Christian Much lädt dazu ein, Musik einmal anders zu betrachten: nicht nur als Klang, sondern als Spiegel menschlicher Erfahrungen. Ausgehend von seinem Roman Sigelmanns Fuga führt er durch die faszinierende Welt der frühen Musik und zeigt, wie sich in Kompositionen Fragen nach Bewegung, Veränderung, Zusammenleben und Identität verbergen.

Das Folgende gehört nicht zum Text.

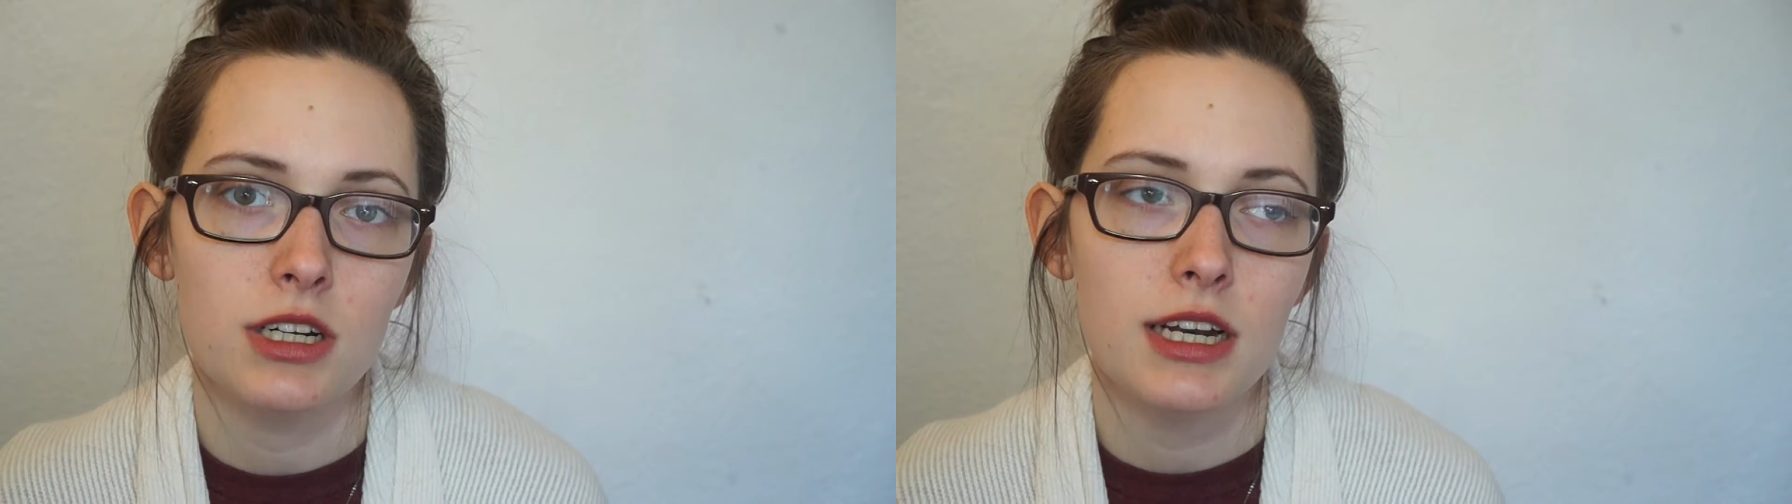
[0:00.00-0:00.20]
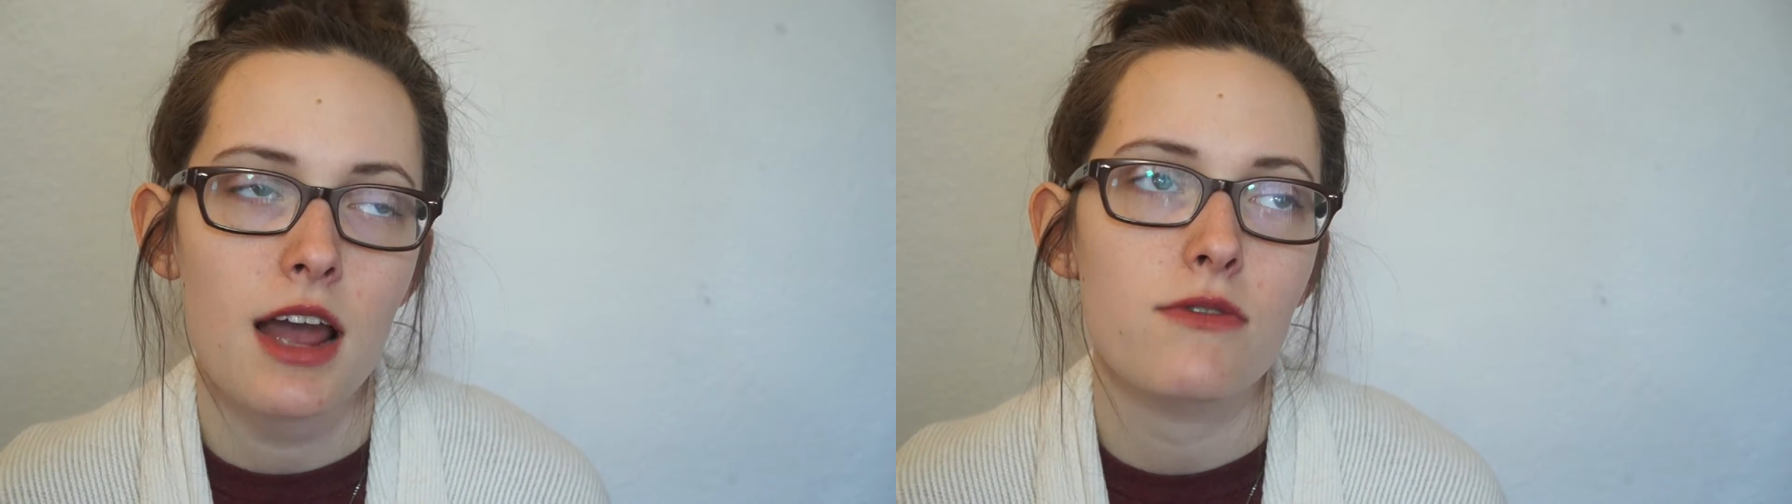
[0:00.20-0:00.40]

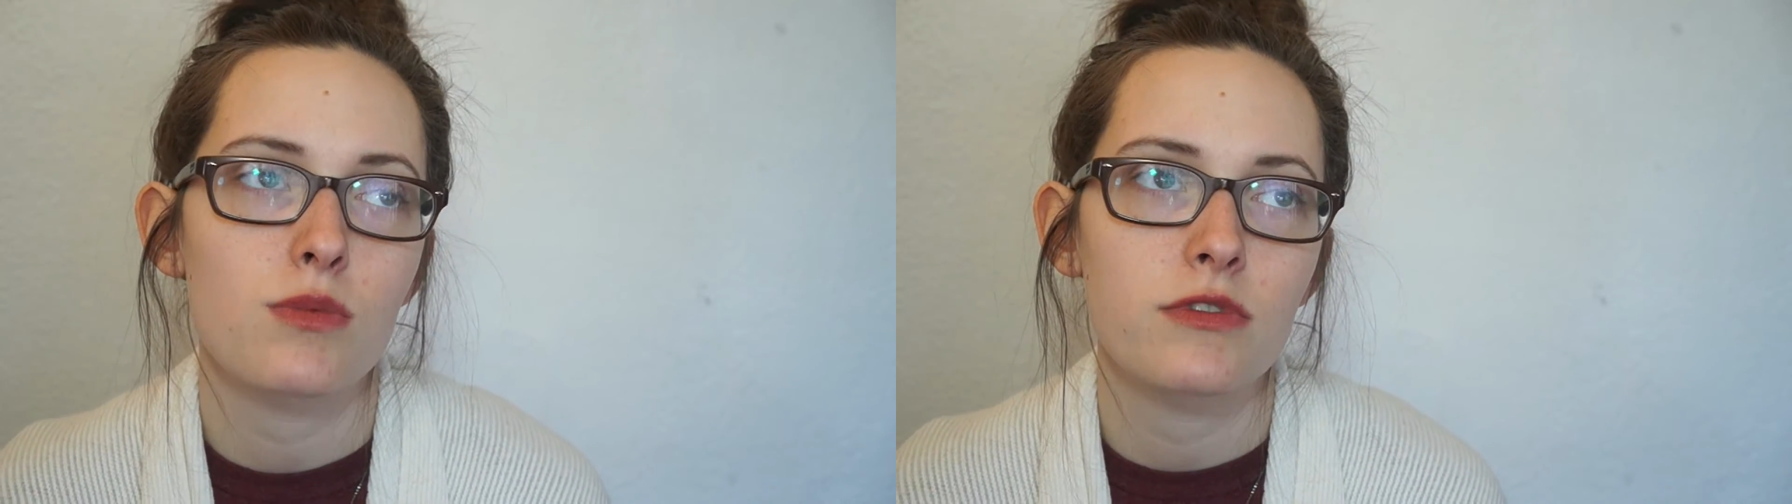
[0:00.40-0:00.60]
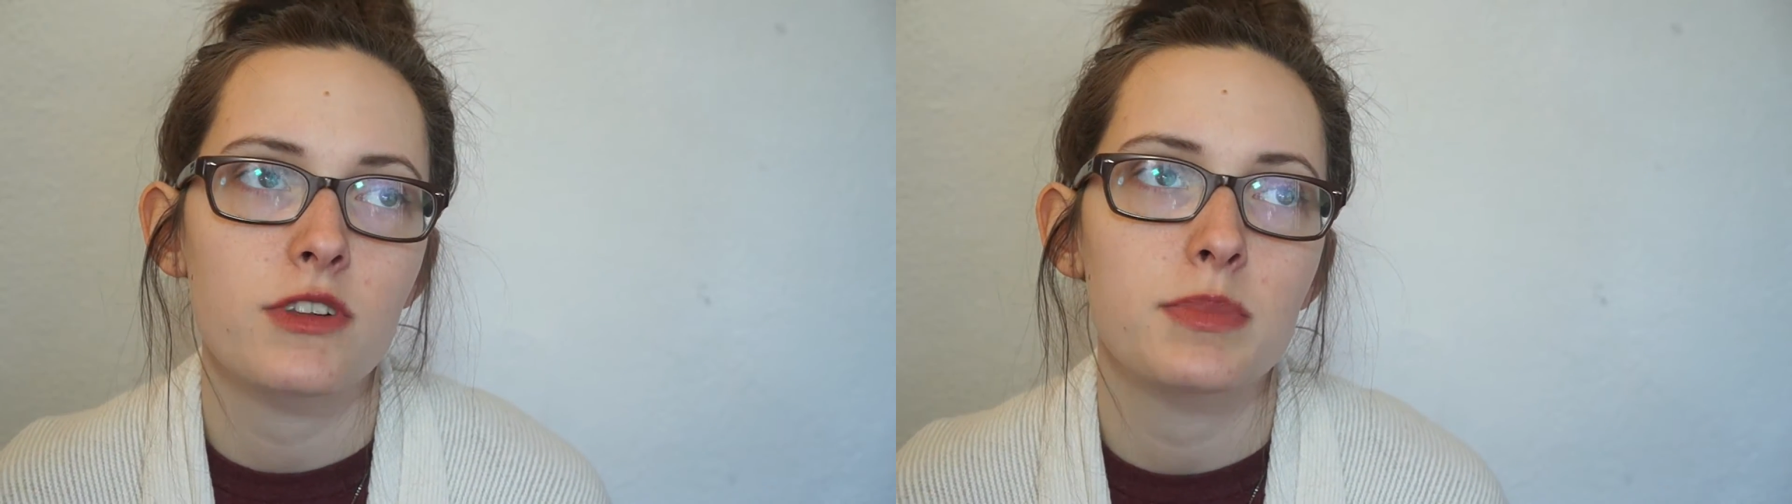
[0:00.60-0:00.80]
and
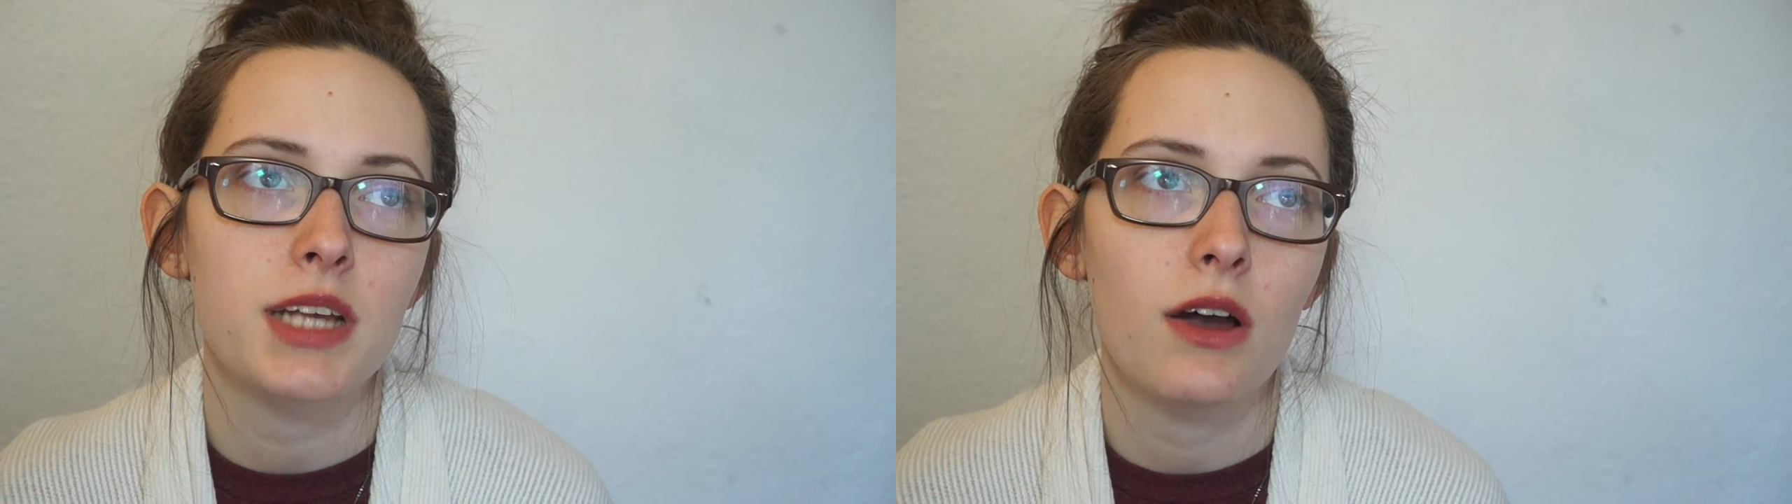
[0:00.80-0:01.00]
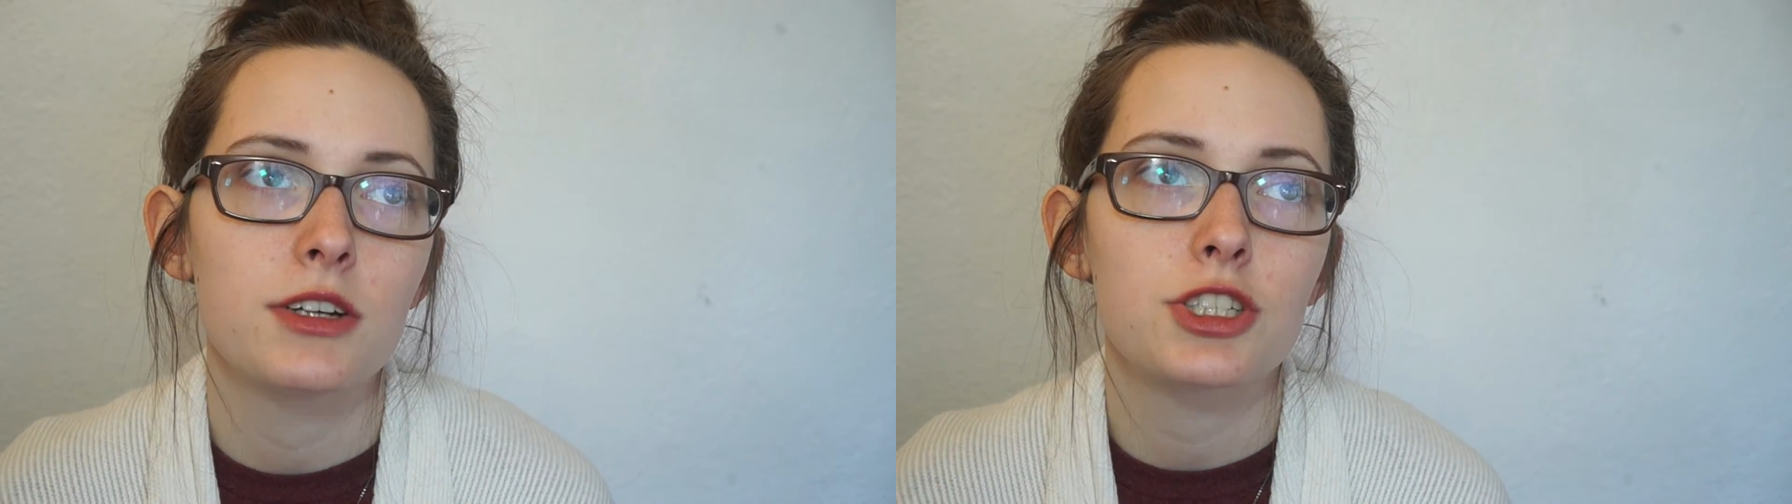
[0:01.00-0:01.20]
everyone flips
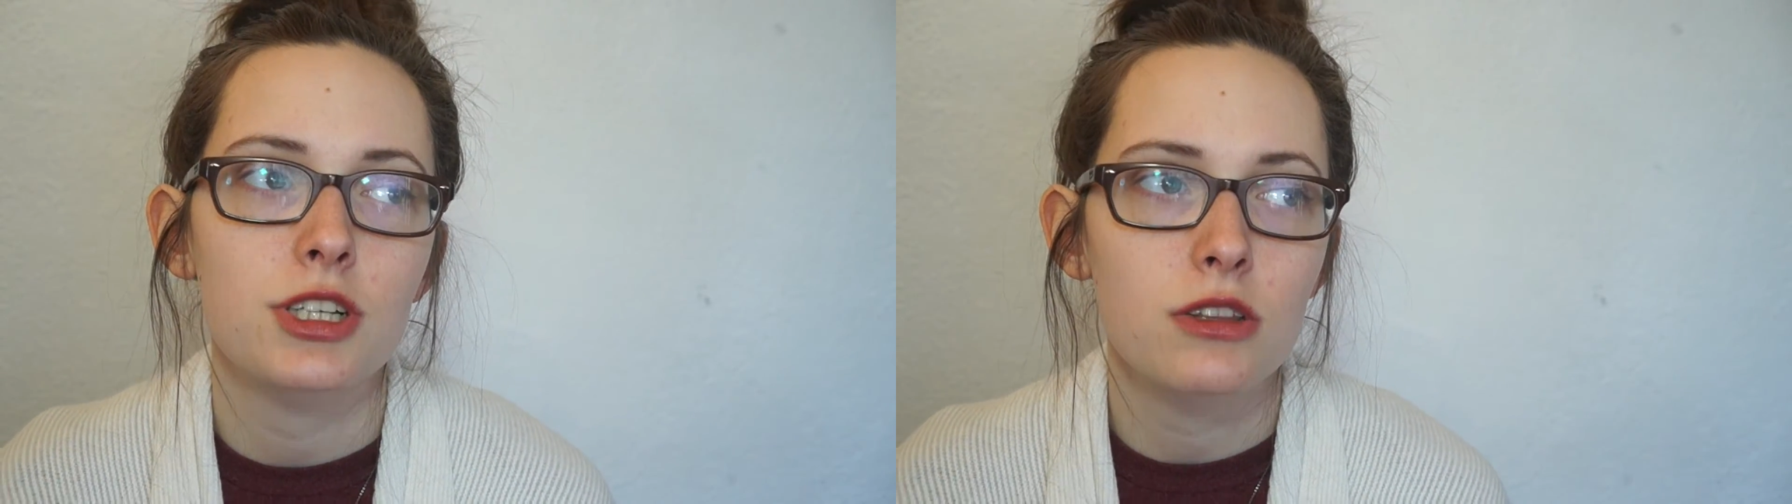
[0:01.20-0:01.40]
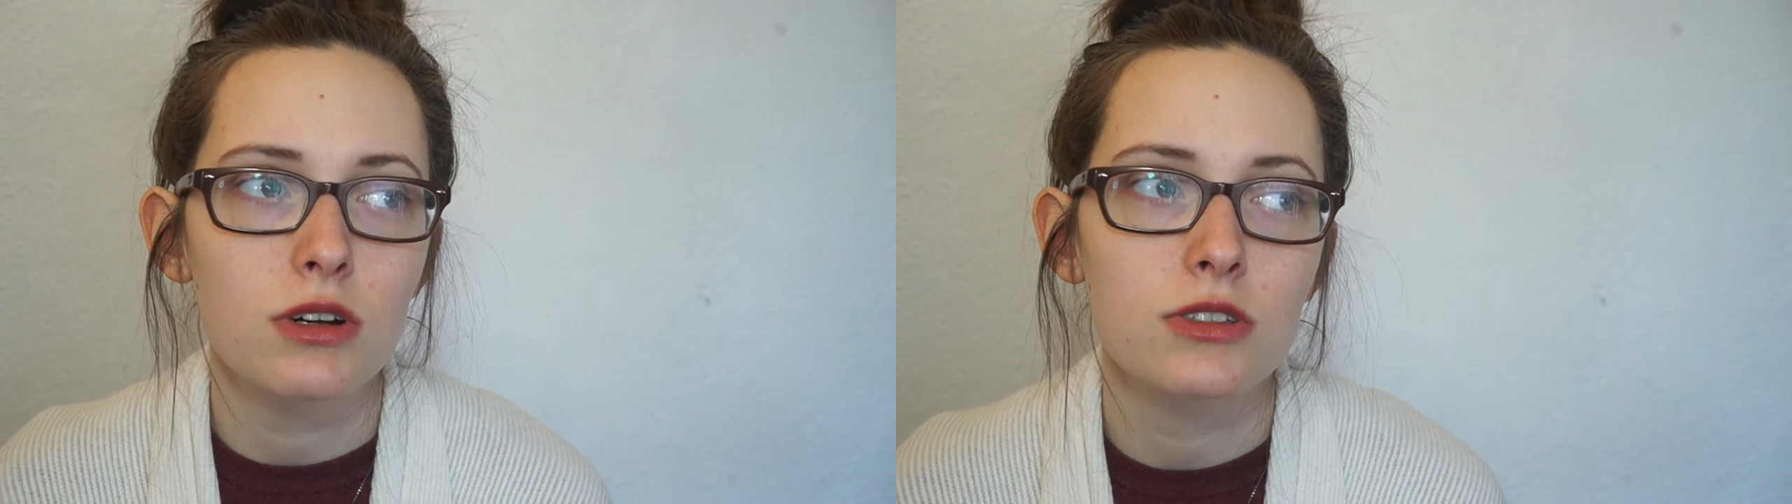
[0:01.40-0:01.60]
out and she
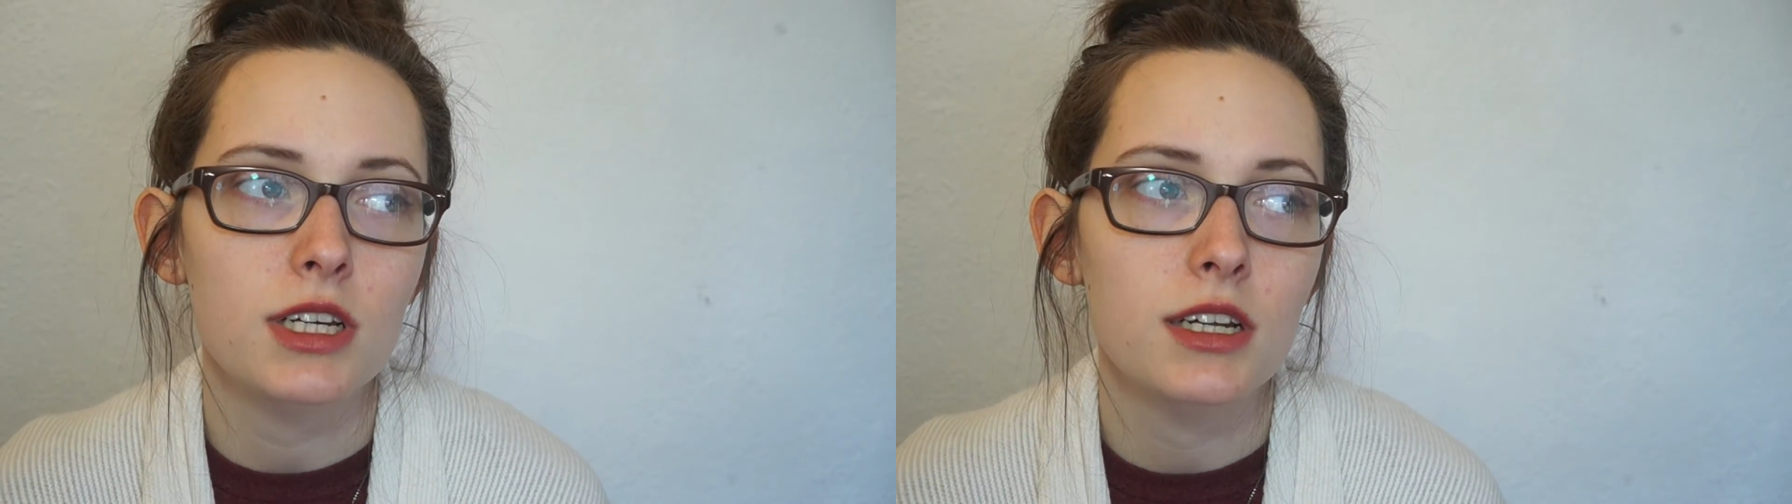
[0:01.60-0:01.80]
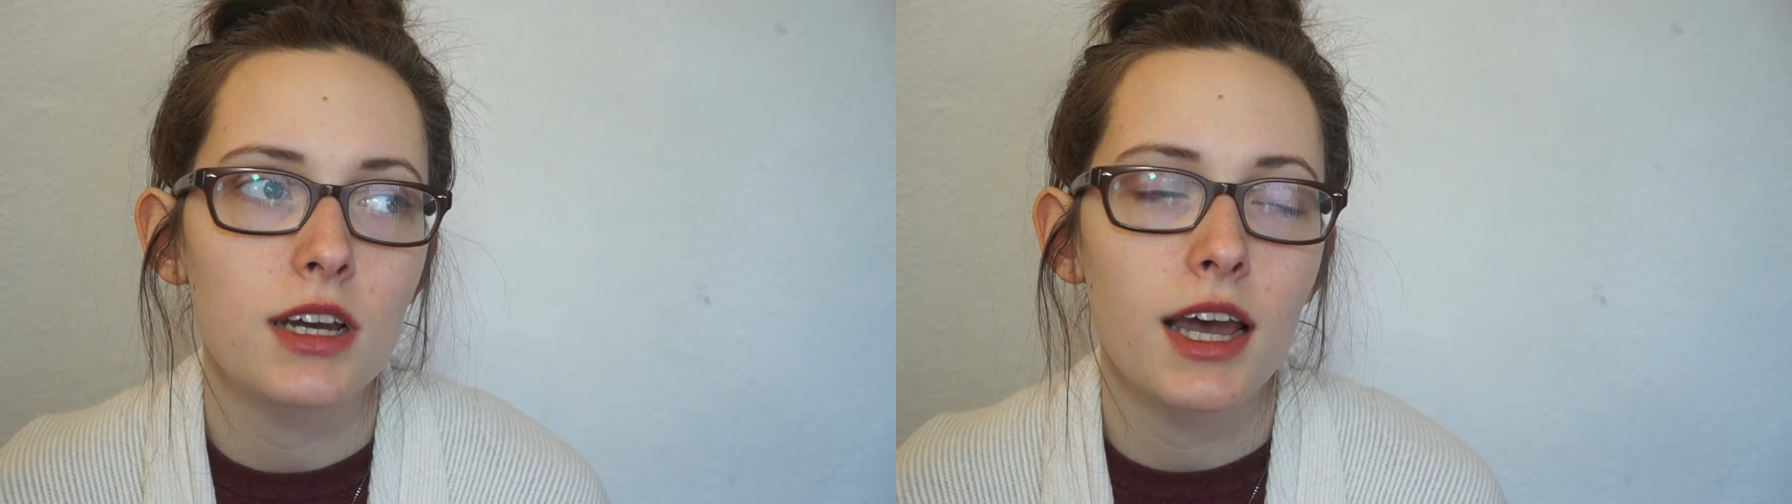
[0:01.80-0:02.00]
throws
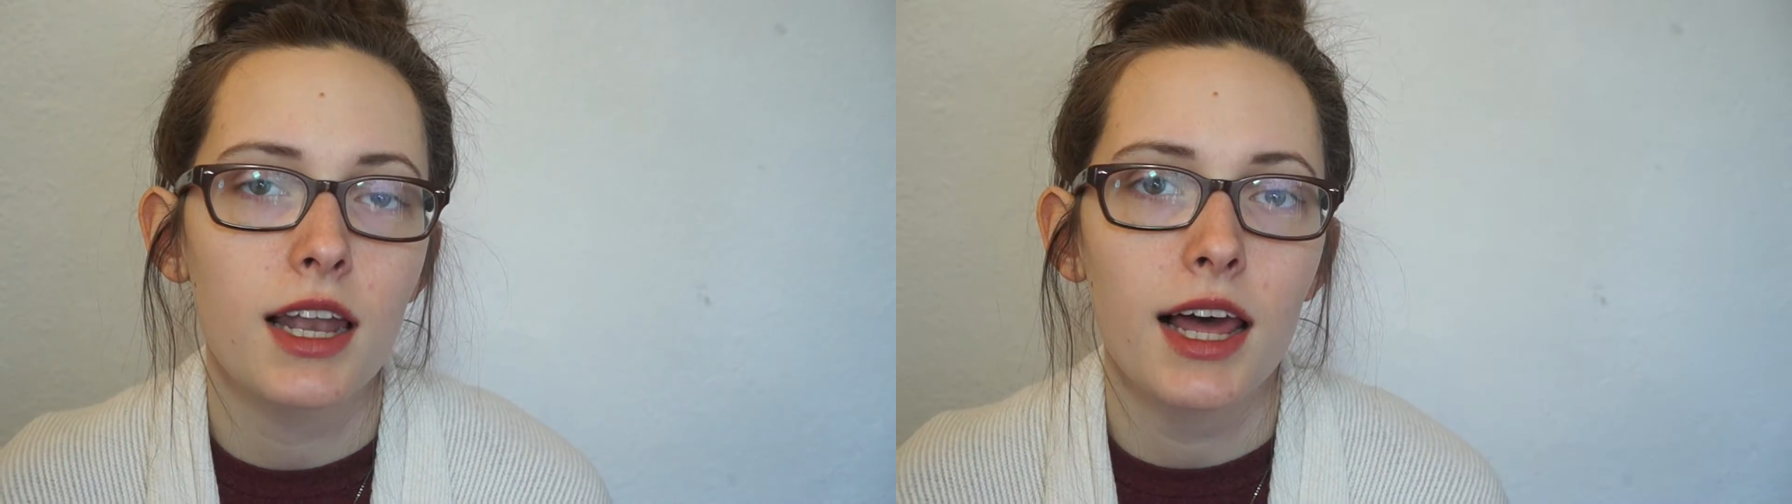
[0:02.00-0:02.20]
it, and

Anschaulich und erzählerisch verbindet Musik und Bewegung Musikgeschichte mit Literatur, Philosophie und Zeitgeschichte. Begegnungen mit Komponisten wie John Dowland, Jan Pieterszoon Sweelinck und Johann Sebastian Bach eröffnen neue Perspektiven auf eine Epoche, deren Ideen bis heute nachwirken.
Ein inspirierendes Buch für alle, die Musik neu entdecken möchten - als Kunstform, als Denkweise und als Ausdruck dessen, was Menschen über Jahrhunderte hinweg verbindet.